How does affinity propagation work?

1. Determine similarity between different points based off of euclidean distance: S(i,k) ‎ =  -| x(i) - x(k) | ^2 
2. Determine responsibility matrix
    1. For every point, determine if this point would be a good exemplar compared to the other data points
    2. Updates the likelihood that a point is the best exemplar
3. Determine availability matrix
    1. Ask yourself: when this data point chooses another data point as its exemplar, how good of a candidate is that point is as an exemplar


In [None]:
pip install scikit-learn seaborn matplotlib scaler

In [None]:
import sys
import os
import pandas as pd
from sklearn.preprocessing import MinMaxScaler, StandardScaler
from sklearn.decomposition import PCA
from sklearn.cluster import AffinityPropagation
from sklearn.impute import SimpleImputer
from sklearn.manifold import TSNE
import seaborn as sns
import matplotlib.pyplot as plt

# Add the project root directory to the system path
sys.path.append(os.path.abspath(os.path.join(os.path.dirname('__file__'), '..')))
from data_access.postgres_handler import PostgresHandler


# Initialize the PostgresHandler
handler = PostgresHandler(
    database="nutanix",
    user="postgres",
    host='172.25.221.34',
    password="Senna",
    port=1433
)
handler.connect()

# Define columns to fetch, including 'data_type'
columns = [
    'concord_id', 'data_type', 'metric', 'queue_depth', 'num_jobs', 
    'blocksize', 'unit', 'min_measure', 'mean_measure', 
    'median_measure', 'max_measure', 'stddev_measure', 'device_type', 
    'family', 'vendor', 'model', 'firmware', 'capacity_GiB', 
    'operating_pci_speed_GTs', 'operating_pci_width', 'linkrate_Gbs', 
    'name', 'reference', 'created'
]

# Not encoded
df = handler.get_data("ssd_clean_data", columns, limit=100000, encode=True)
# Check the DataFrame
print(df)

# Step 1: Select Numerical Columns
df_numerical = df.select_dtypes(include=['float64', 'int64'])

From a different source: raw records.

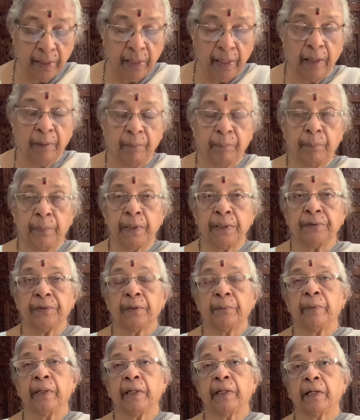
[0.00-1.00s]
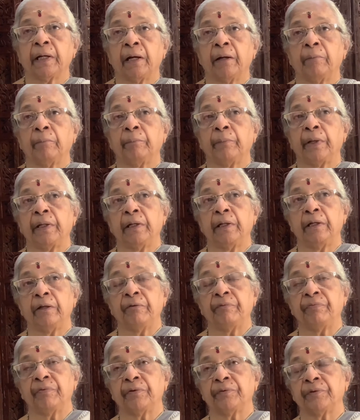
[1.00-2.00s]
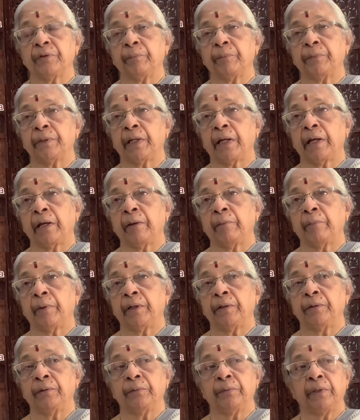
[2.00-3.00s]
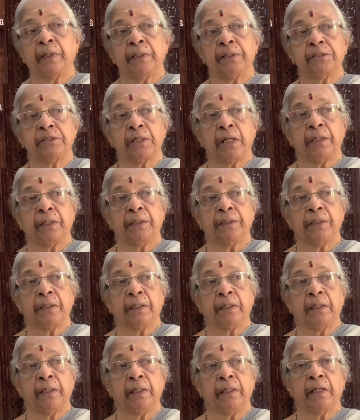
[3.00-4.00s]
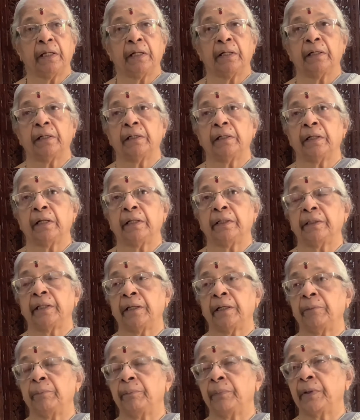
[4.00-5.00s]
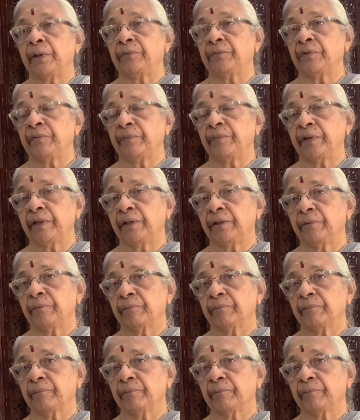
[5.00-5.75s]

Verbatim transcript: A person may come and live for some time and do enchanting Leela and then pass away.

# Step 2: Handle Missing Values by Imputing (Filling with Mean)
imputer = SimpleImputer(strategy='mean')
df_imputed = pd.DataFrame(imputer.fit_transform(df_numerical), columns=df_numerical.columns)

# Optional: Convert to float32 to save memory
df_imputed = df_imputed.astype('float32')

# Step 3: Normalize the Numerical Data Using MinMaxScaler
scaler = MinMaxScaler()
df_normalized = pd.DataFrame(scaler.fit_transform(df_imputed), columns=df_imputed.columns)

# Optional: Sample the Data to Reduce Computational Load
# Note: Adjust 'n_samples' based on your system's capacity
n_samples = 10000  # For example, 10,000 samples
if len(df_normalized) > n_samples:
    df_normalized = df_normalized.sample(n=n_samples, random_state=42)
    df_original_sampled = df.iloc[df_normalized.index].copy()
else:
    df_original_sampled = df.copy()

# # Check the DataFrame
# print(df)
handler.disconnect()

In [None]:
from sklearn.cluster import AffinityPropagation
from sklearn.manifold import TSNE
import seaborn as sns
import matplotlib.pyplot as plt


# Define a List of Different Preference Values to Test
preference_values = [-400,-350,-300]

for preference in preference_values:
    try:
        print(f"\nProcessing Affinity Propagation with preference={preference}...")

        # Step 4: Apply Affinity Propagation for Clustering
        clusterer = AffinityPropagation(
            preference=preference,
            damping=0.9,
            max_iter=1000,
            convergence_iter=100,
            random_state=42
        )
        cluster_labels = clusterer.fit_predict(df_normalized)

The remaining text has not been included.